I guess exposed brick walls do come in handy when you need something to bang
your head against.

[1] [http://www.wsj.com/articles/startups-spend-with-abandon-
flus...](http://www.wsj.com/articles/startups-spend-with-abandon-flush-with-
capital-1412549853)

------
snth
Circa was great. It was exactly what I wanted.

I suspect it failed because, as is snuck into a middle paragraph, "... Circa
never turned itself into a business." All of the other complaints in this
article were positives (or at least "don't care"s) for me.

------
prawn
I tried Circa because I have interest in this category of app/site but it
didn't stick and I can't remember when I last looked at it. I'm surprised
there haven't been more solid plays at the abbreviated news area, even despite
the content component itself being challenging.

If you have expertise in this field, I've got a concept I'd be keen to
collaborate on. It'd need iOS/Android development and someone handling
content. My usual app guy is wrapped up in other projects. Email in my
profile.
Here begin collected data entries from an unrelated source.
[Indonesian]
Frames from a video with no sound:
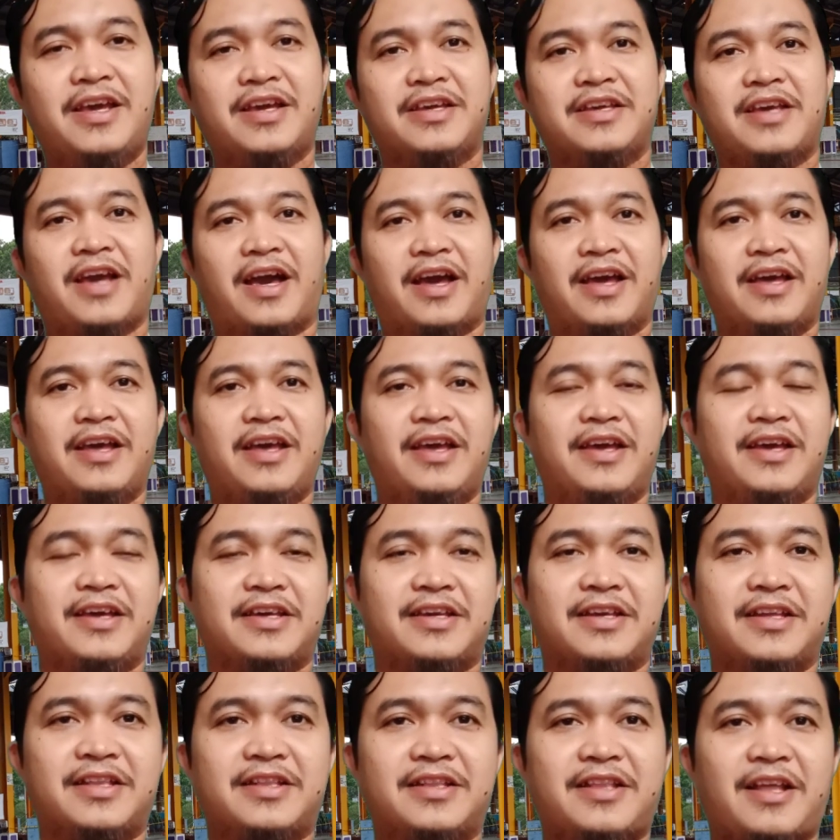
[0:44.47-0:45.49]
Ya
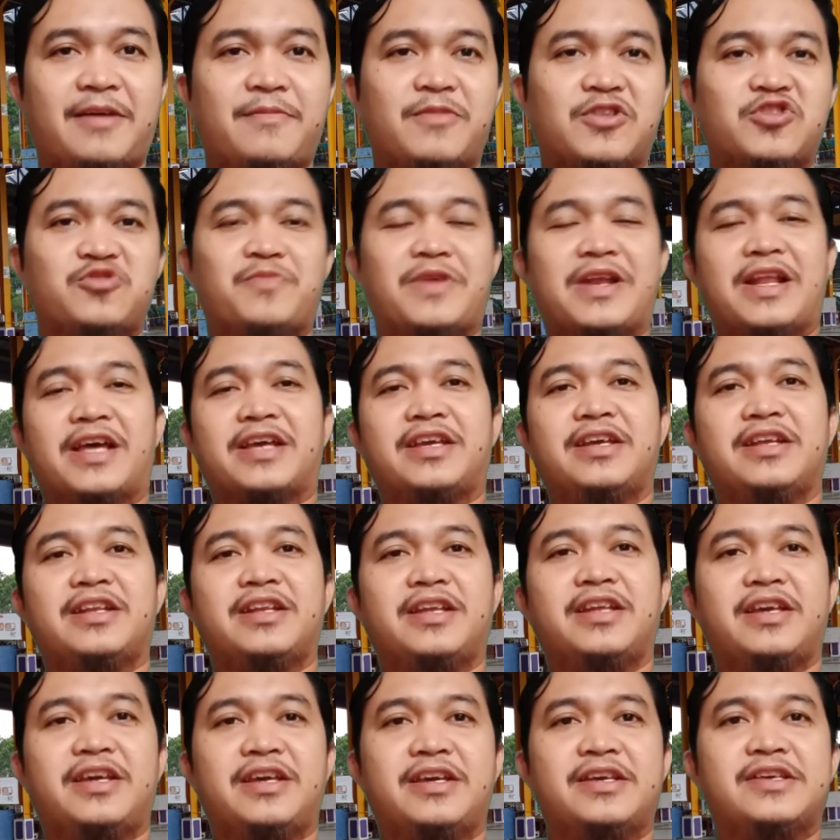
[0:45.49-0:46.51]
kita berjumpa lagi
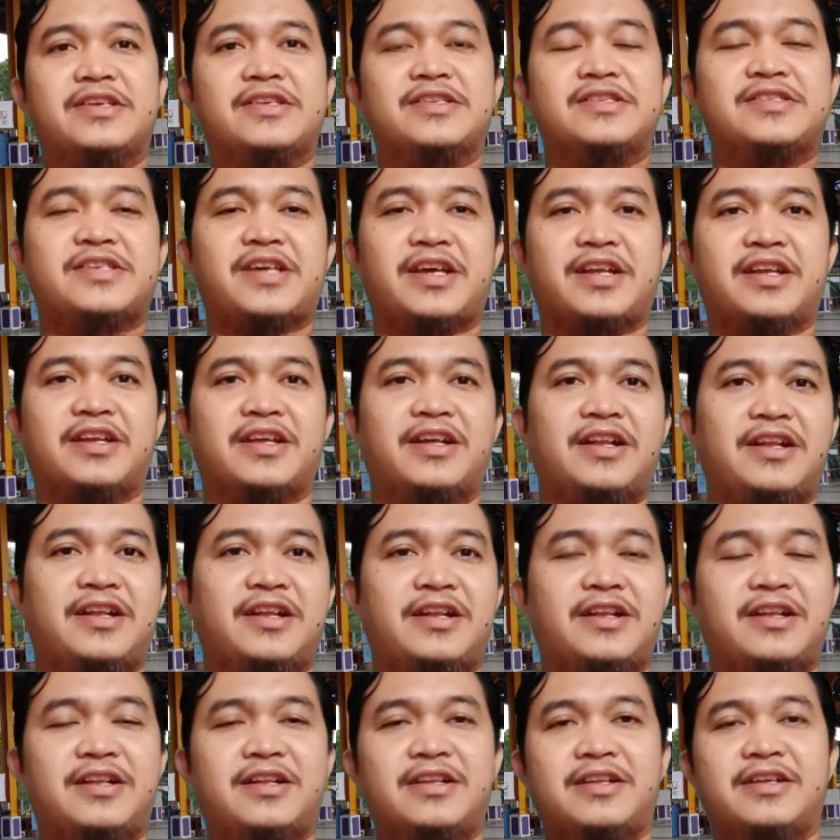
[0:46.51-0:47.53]
di
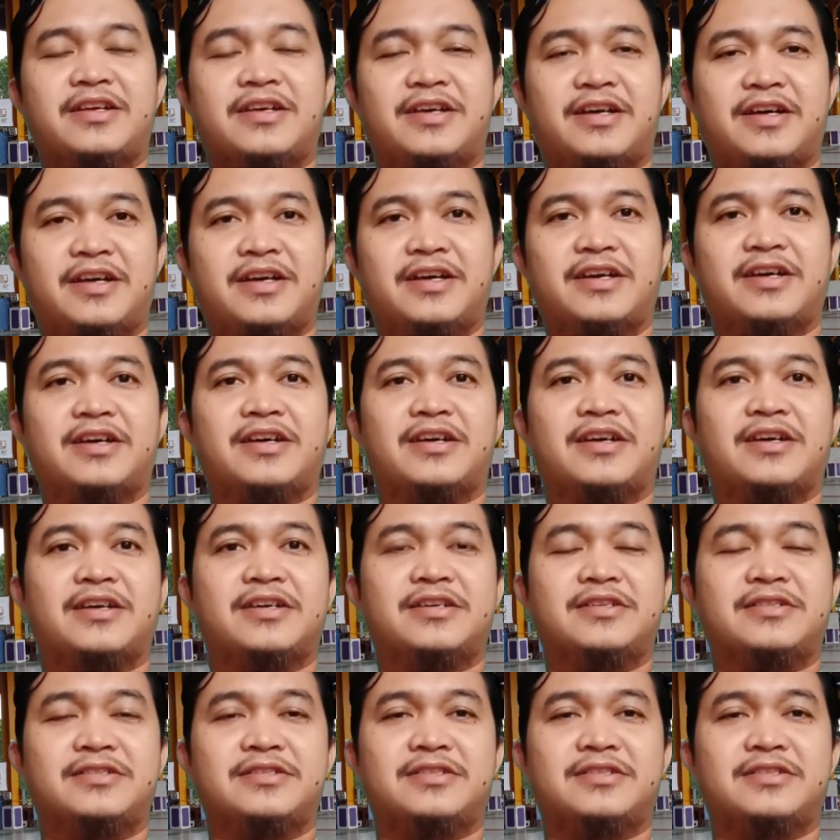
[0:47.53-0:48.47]
channel uh,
It'd work as a skunkworks thing within a media company or a second
project by a news startup even.

------
TheAdamist
Circa failed because I've seen several articles about it failing and had never
even heard about it while it was operating. They got their PR backwards.

------
mhomde
...or maybe it just had a higher burn rate than income... and failed to
generate enough hype to attract venture capital